Many farmers who depend on coconut cultivation have been impacted. One coconut plant requires Rs 5,000 inclusive of fertiliser, labour and transport charges annually. Each tree produces 300 coconuts. “This means we are making a loss of Rs 5 to Rs 6 per coconut since the price is currently only Rs 10 to Rs 11,” says Anil Kumar from Kittadal village, Chitradurga district.
A consistent dip in the prices over three weeks makes farmers eligible for subsidy of Rs 1,000 per quintal from the state and central governments. “However, even if the price rises marginally, we do not get the subsidy,” says Kumar. For the past six months, farmers have not received any subsidy.
While inconsistent and surplus rainfall has affected coconut farmers, Anekatte Venkatesh from the Coconut Growers Association explains that price manipulation through stockpiling could be behind low prices as well. “Coconut growers face a lot of trouble from middlemen. The price of coconuts is actually much higher than the minimum support price, but they maintain it around MSP,” he says.
J D Kadregouda from the state agriculture department claims that the government would, “only procure in the event where copra prices fall below the MSP,” he says.

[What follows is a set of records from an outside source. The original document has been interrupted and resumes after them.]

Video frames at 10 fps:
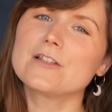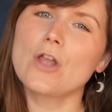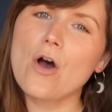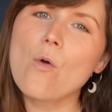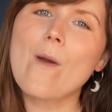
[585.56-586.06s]

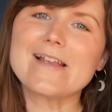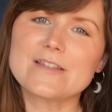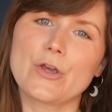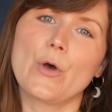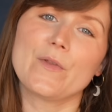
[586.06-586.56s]
long way
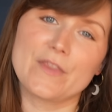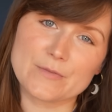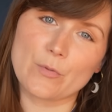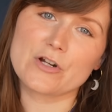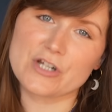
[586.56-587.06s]
to go with
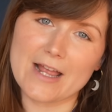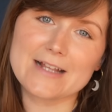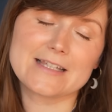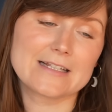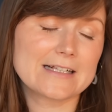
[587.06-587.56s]
this
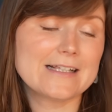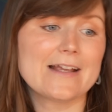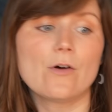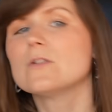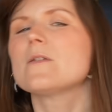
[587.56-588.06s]
project, and clearly
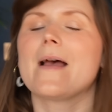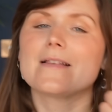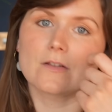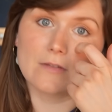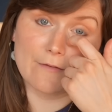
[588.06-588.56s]
it all
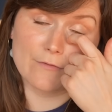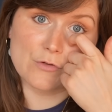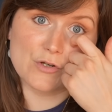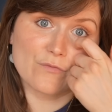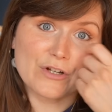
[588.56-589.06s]
depends on like
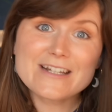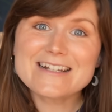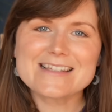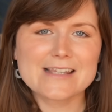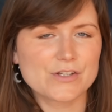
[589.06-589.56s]
future funding
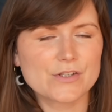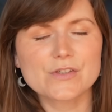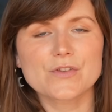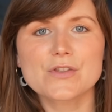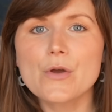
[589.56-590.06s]

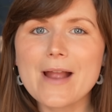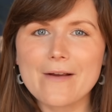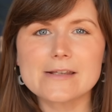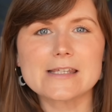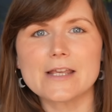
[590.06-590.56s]
decisions, so there's no
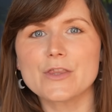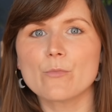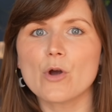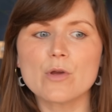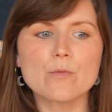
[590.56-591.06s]
guarantee at the
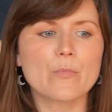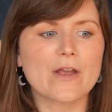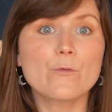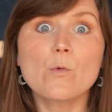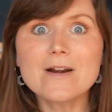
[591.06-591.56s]
moment. But
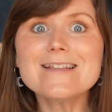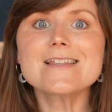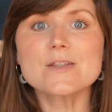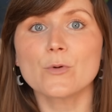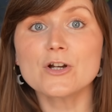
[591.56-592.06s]
if we want to
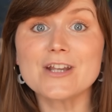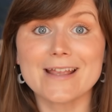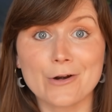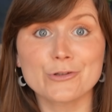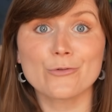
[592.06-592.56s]
see this
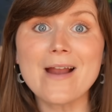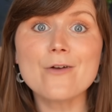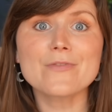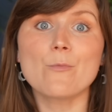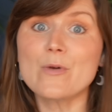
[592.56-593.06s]
project get on the
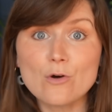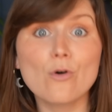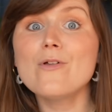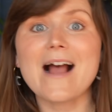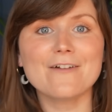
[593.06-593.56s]
ground, then we
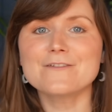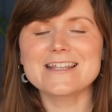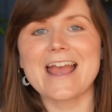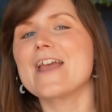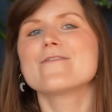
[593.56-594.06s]
all have to
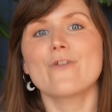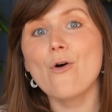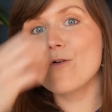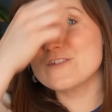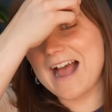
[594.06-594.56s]
get
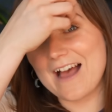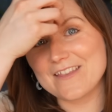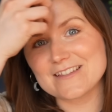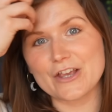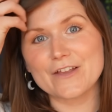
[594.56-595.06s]
involved at
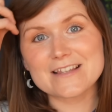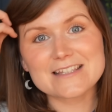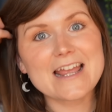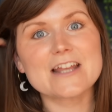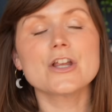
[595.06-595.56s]
this early
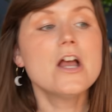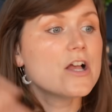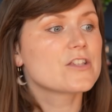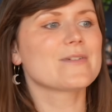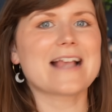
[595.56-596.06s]
stage.
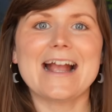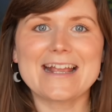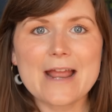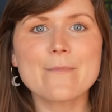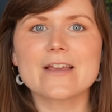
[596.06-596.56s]
So as
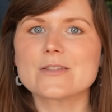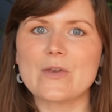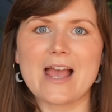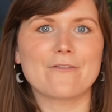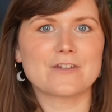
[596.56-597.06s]
academics,
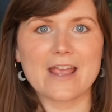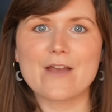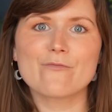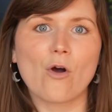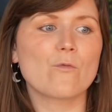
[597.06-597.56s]
we have to get
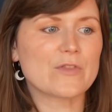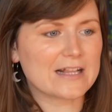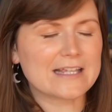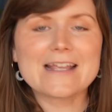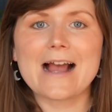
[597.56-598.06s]
involved with
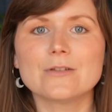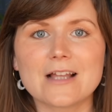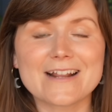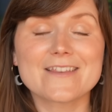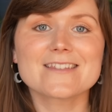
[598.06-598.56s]
clearly
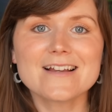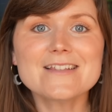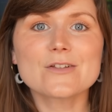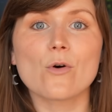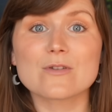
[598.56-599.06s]
outlining the
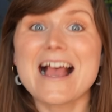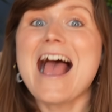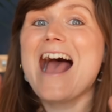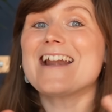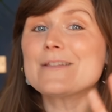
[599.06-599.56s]
science goals,
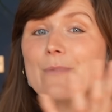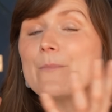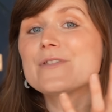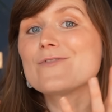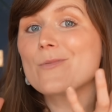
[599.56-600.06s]
and as
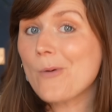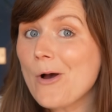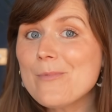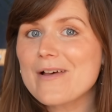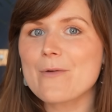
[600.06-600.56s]
members of the
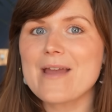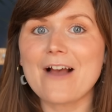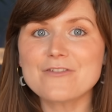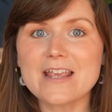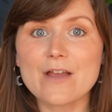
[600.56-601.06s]
public, we
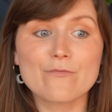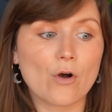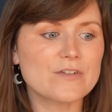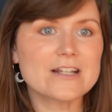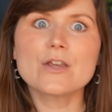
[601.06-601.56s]
have to get
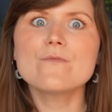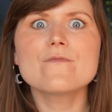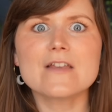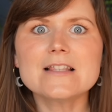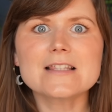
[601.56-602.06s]
involved in
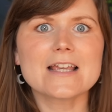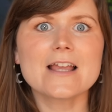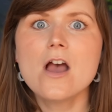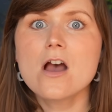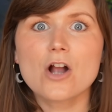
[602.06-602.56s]

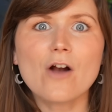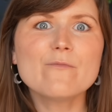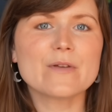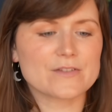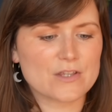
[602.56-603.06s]
convincing
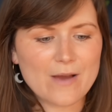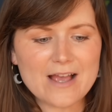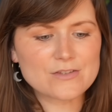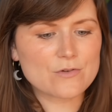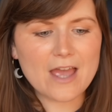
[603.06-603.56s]
governments, the U
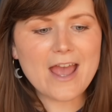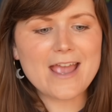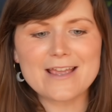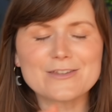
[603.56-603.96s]
S, U K,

Another major factor that affects the market for coconut is the import of palm oil, says Prakash Kammardi, former Head of the Department of Agricultural Economics at the University of Agricultural Sciences. Palm oil has the lion’s share of edible oil imports in India.
“Both coconut oil and palm oil are used to produce a derivative called lauric acid. Due to the low price of palm oil, which is subsidised, coconut oil loses out on a potential market,” says Kammardi. Lauric acid is used in the production of soaps and a range of other cosmetics.
He says that even when there is a surplus of coconut oil, India continues to import palm oil. “There is no coordination between the state and the centre as export duty is on the Union List. Trade policies are also consumer-centric. There needs to be a balance between producers and consumers. For that to happen, trade policies should be on the concurrent list,” he says.